Now THAT’s a Danny Boyle Movie I can get behind! After the Trainspotting sequel misfire and Beatles calamity, I was curious if the once great director could hit the highs he gave me, and frankly, most moviegoers, early and often in the 2000s. When you’re lost in the woods, just go find the skull forest I guess, even if Boyle had to find it 28 Years Later than we wanted him to. Ok I lied: it’s actually 23 years later, he’s ahead of schedule!
Since the events of 28 Weeks Later, England has become a quarantined island cut off from the rest of the world. Despite being stuck out of time, Holy Island lives a relatively peaceful existence, loosely connected to mainland England via a well defended low tide causeway. Part of community rite of passage there is traveling to the mainland when you’re a teenager to learn how to kill the “Infected”. On this movie’s journey goes Spike (Alfie Williams) and his father Jamie (Aaron Taylor-Johnson). Spike hopes this training will give him a chance to help find answers to what is ailing his mother Isla (Jodie Comer), especially as the boy hears slip of his father mentioning an older doctor Ian Kelson (Ralph Fiennes), who may or may not live near the fire burning Spike witnesses to the South West during his maiden voyage onto the mainland.

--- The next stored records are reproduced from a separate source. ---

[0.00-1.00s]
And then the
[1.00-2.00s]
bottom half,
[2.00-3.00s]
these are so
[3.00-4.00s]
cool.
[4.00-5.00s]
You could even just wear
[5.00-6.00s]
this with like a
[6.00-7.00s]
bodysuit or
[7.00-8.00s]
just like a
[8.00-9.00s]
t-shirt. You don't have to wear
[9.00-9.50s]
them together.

Boyle and writer Alex Garland repeat the general beats that worked on 2002’s 28 Days Later, but with the advantage of time. The first half of Years is devoted to resetting the audience for the new world we’re in, through Spike’s eyes. The Infected have evolved since we last saw them, forming a quasi level of fear that increases as Spike encounters them. Boyle has you on edge from minute one, knowing we’re with a child who’s never encountered any of this before, like, say, an 18 year old at his first r rated film? The amazing director amps up the tension with his flair for the visual. We get the dirty, visceral horrors of the cruelty of the real world, but then juxtaposed by Boyle’s incredible eye for the darkly beautiful, including one shot that merges this series with his space epic Sunshine in glorious ominous delights.

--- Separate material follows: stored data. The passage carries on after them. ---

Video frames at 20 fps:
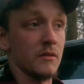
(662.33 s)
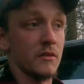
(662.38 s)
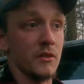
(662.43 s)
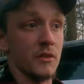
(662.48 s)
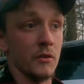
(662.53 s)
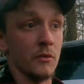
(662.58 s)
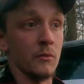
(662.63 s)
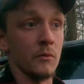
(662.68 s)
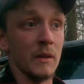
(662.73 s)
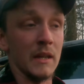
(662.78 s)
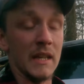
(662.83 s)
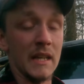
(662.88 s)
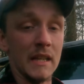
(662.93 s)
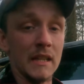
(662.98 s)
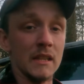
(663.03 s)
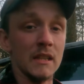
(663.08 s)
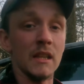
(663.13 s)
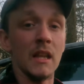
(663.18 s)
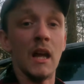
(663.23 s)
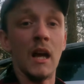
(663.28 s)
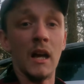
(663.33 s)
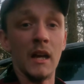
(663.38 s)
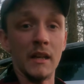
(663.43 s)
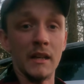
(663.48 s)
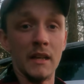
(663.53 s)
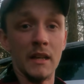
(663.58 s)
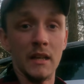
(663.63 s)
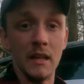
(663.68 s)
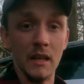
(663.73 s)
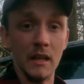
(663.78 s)
to
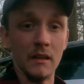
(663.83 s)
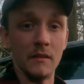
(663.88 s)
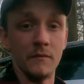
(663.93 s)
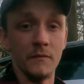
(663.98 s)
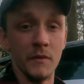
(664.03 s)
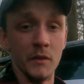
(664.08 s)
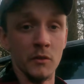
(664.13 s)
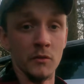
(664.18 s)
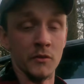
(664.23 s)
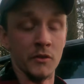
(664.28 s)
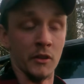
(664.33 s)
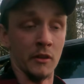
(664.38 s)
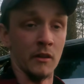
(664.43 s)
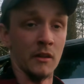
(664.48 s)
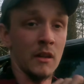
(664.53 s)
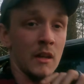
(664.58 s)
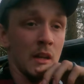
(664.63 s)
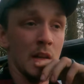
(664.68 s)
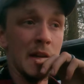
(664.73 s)
inline a filter.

But Boyle and Garland are not content to just make a normal zombie movie. And so we enter the bold 2nd half, where the great directors and writers are made. 28 Years Later makes a few daring swings here, that somehow walk the line between being gross and unwatchable to immediately compelling and shockingly emotional. This is in great part thanks to the incredible set design and practical effects, in another part to the Boyle/Garland storytelling, and mostly because of the incredible performances from Alfie Williams, Jodie Comer, and Ralph Fiennes, who keep these daring choices from destroying the movie, and turn them into real though provoking material that will sit with the audience Boyle and Garland have them fully invested in.
28 Years Later helps plant us in something familiar, and something new at the same time. The door is left open for more stories to be told by the end. There’s always more societal ills to address, as well as diving deeper into the human condition through inhuman rabid monsters. And I’m not just talking about Stephen Miller. Zing!